● TO DO
Write out, character for character, the line containing "[01:17:01.19]" and all lines after it up to the end of the listing.

● GIVEN INFORMATION
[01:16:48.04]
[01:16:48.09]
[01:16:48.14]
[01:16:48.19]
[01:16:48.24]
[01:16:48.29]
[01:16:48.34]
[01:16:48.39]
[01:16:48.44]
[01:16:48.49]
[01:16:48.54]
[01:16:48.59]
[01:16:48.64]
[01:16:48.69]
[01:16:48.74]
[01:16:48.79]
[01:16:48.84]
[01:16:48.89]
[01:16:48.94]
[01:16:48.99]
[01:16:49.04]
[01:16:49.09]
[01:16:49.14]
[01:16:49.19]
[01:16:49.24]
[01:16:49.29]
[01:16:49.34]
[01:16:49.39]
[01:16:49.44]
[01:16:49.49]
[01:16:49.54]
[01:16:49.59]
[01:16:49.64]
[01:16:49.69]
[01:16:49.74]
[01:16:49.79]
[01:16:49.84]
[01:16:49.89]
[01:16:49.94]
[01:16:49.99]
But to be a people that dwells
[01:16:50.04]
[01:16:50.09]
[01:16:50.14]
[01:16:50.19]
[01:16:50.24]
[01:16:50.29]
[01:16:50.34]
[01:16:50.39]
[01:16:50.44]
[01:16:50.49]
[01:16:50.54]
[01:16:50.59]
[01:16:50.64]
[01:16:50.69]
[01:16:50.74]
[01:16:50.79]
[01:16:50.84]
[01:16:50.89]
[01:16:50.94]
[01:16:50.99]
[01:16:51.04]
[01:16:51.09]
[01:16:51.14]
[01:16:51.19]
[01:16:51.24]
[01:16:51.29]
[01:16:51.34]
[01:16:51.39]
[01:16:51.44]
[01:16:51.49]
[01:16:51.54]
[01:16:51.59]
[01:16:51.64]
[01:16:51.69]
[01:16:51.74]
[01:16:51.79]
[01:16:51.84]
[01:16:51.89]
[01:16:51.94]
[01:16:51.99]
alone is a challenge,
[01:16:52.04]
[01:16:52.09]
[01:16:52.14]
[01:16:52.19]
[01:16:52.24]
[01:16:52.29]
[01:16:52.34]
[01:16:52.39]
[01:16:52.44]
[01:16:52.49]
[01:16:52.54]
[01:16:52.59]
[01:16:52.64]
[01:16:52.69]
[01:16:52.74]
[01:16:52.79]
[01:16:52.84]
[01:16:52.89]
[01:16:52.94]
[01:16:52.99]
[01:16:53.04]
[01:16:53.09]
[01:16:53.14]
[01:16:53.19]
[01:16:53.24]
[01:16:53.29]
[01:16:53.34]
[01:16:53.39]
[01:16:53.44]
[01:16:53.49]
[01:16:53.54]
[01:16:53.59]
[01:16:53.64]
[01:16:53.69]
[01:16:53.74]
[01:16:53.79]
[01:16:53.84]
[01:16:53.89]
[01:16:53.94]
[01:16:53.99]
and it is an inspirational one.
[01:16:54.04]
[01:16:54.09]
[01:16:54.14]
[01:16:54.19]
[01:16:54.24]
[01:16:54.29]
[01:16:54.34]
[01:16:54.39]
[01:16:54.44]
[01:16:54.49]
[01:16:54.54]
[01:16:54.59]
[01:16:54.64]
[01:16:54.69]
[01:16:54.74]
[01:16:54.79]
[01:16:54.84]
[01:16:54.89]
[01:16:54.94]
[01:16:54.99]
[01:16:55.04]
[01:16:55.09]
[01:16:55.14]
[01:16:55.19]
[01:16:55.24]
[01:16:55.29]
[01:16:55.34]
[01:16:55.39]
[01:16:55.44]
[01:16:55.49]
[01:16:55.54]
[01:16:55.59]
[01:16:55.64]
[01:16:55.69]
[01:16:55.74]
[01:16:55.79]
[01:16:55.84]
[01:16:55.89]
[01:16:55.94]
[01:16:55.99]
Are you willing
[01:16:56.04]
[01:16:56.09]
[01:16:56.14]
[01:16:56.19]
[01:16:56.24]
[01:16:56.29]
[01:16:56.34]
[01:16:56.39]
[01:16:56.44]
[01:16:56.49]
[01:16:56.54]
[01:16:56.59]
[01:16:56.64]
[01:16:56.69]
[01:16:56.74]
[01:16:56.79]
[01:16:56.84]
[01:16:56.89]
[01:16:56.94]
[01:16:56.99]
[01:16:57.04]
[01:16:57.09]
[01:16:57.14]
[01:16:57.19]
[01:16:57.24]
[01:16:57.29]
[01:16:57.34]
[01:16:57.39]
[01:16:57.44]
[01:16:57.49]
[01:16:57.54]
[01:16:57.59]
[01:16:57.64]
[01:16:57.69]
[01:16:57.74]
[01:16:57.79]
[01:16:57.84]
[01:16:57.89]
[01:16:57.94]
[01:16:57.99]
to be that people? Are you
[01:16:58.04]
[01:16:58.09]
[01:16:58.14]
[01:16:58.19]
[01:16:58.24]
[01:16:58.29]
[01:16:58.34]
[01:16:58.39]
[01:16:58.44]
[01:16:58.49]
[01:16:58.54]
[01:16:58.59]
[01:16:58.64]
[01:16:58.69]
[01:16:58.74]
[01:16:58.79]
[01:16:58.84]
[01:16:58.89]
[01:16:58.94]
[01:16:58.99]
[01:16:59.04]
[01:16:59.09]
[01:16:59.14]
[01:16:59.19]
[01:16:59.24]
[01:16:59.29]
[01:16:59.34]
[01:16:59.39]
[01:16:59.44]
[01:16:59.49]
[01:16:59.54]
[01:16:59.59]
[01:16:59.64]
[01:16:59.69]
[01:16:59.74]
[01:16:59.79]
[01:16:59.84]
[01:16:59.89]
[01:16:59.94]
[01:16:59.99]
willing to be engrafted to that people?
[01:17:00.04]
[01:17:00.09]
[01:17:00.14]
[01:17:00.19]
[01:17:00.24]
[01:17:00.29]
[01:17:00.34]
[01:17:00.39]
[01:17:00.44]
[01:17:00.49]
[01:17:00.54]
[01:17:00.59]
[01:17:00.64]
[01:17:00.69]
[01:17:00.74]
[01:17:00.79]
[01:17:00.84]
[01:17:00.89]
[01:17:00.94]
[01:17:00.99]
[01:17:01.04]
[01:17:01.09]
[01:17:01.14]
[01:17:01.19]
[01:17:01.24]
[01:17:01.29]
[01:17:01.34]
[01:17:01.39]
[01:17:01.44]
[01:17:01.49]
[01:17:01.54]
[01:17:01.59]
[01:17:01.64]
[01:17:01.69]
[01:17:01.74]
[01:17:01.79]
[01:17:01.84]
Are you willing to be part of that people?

● EXERCISE SOLUTION
[01:17:01.19]
[01:17:01.24]
[01:17:01.29]
[01:17:01.34]
[01:17:01.39]
[01:17:01.44]
[01:17:01.49]
[01:17:01.54]
[01:17:01.59]
[01:17:01.64]
[01:17:01.69]
[01:17:01.74]
[01:17:01.79]
[01:17:01.84]
Are you willing to be part of that people?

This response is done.